##### Available data

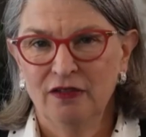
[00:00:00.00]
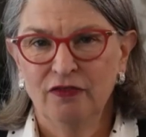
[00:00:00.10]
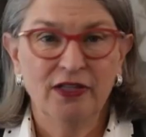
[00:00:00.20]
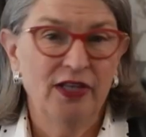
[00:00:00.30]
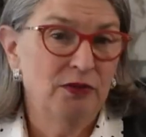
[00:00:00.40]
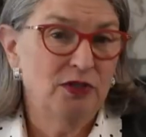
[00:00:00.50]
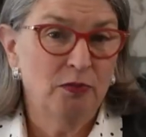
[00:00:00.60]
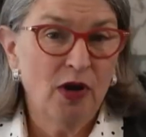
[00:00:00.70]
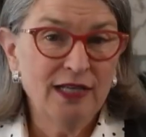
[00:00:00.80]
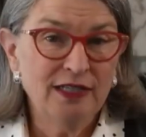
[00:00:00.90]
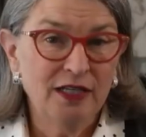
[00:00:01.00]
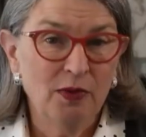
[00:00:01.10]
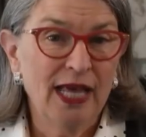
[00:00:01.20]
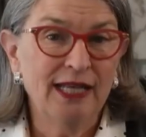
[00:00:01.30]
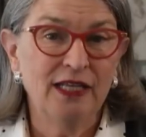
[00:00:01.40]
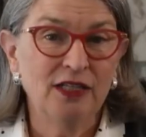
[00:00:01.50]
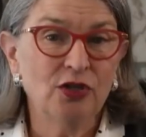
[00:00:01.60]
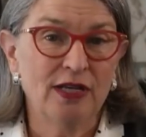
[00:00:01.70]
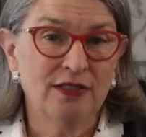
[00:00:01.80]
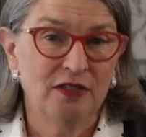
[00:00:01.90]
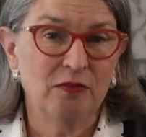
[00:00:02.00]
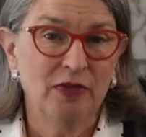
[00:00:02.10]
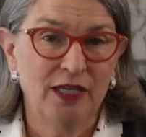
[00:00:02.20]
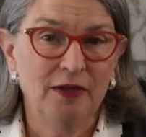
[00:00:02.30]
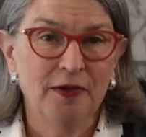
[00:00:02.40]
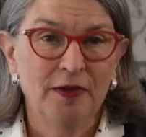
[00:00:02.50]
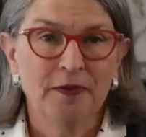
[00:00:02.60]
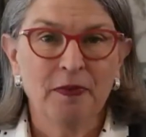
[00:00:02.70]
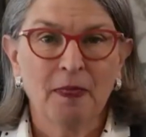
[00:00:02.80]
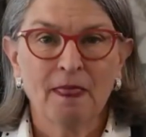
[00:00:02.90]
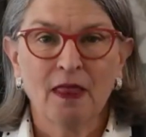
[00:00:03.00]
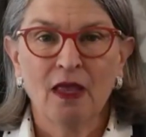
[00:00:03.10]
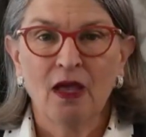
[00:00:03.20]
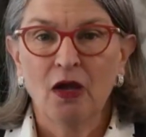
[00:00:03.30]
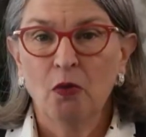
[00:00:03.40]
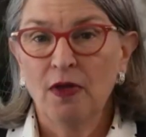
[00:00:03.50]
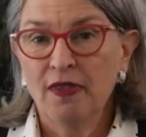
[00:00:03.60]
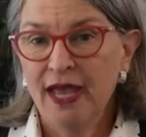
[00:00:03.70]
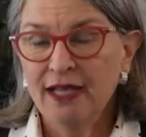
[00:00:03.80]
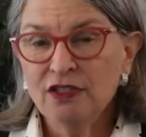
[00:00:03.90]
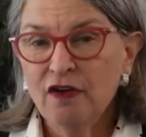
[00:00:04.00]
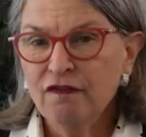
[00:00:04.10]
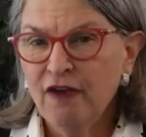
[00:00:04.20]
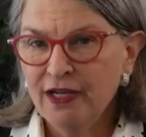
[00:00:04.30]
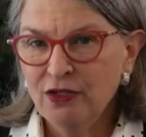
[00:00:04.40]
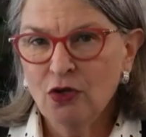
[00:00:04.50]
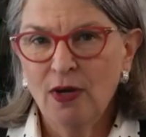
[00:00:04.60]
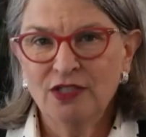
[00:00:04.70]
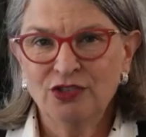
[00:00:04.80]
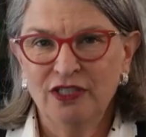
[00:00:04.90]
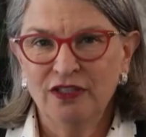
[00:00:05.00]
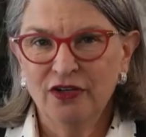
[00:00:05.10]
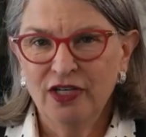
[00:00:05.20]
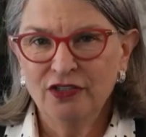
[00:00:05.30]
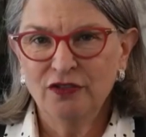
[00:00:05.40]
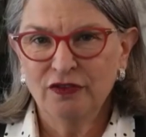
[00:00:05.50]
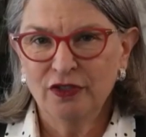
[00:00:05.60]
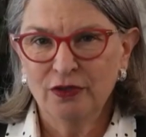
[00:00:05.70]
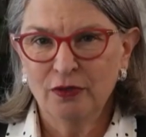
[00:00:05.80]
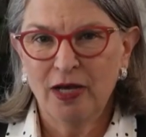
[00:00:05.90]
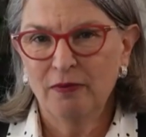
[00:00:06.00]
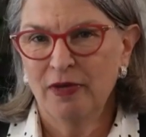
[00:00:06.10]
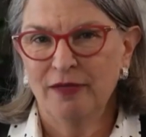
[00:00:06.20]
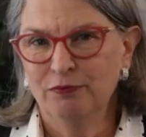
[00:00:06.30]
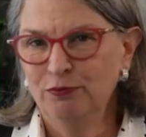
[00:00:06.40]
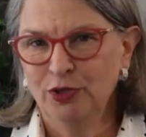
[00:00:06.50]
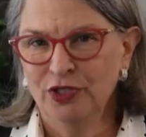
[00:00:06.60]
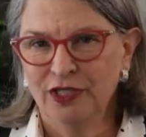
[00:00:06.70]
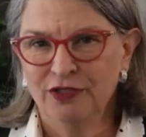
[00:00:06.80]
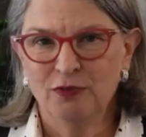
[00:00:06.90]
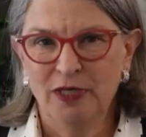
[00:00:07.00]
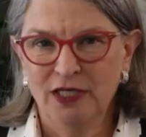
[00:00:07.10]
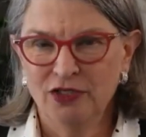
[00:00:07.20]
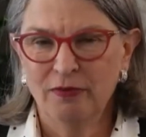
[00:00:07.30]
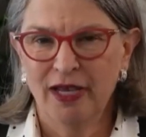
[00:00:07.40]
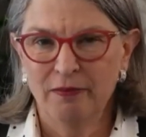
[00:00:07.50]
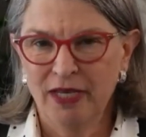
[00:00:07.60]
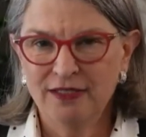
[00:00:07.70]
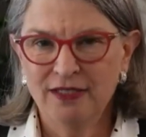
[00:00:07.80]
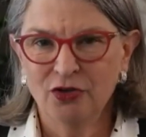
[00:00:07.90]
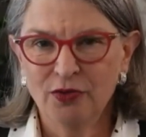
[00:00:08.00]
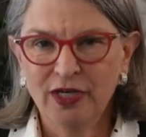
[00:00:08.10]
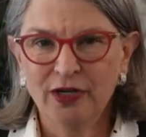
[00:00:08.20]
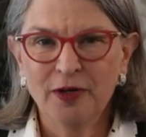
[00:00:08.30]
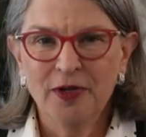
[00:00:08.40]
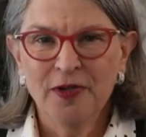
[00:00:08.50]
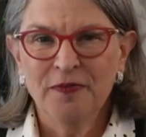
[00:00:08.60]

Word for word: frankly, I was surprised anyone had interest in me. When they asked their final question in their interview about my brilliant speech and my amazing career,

##########

#### To do:
Could you return exactly the lines starting with the one that contains "[00:00:04.80]" and ending with the last line of the data above? Leave the pictures out.

#### Answer space:
[00:00:04.80]
[00:00:04.90]
[00:00:05.00]
[00:00:05.10]
[00:00:05.20]
[00:00:05.30]
[00:00:05.40]
[00:00:05.50]
[00:00:05.60]
[00:00:05.70]
[00:00:05.80]
[00:00:05.90]
[00:00:06.00]
[00:00:06.10]
[00:00:06.20]
[00:00:06.30]
[00:00:06.40]
[00:00:06.50]
[00:00:06.60]
[00:00:06.70]
[00:00:06.80]
[00:00:06.90]
[00:00:07.00]
[00:00:07.10]
[00:00:07.20]
[00:00:07.30]
[00:00:07.40]
[00:00:07.50]
[00:00:07.60]
[00:00:07.70]
[00:00:07.80]
[00:00:07.90]
[00:00:08.00]
[00:00:08.10]
[00:00:08.20]
[00:00:08.30]
[00:00:08.40]
[00:00:08.50]
[00:00:08.60]

Word for word: frankly, I was surprised anyone had interest in me. When they asked their final question in their interview about my brilliant speech and my amazing career,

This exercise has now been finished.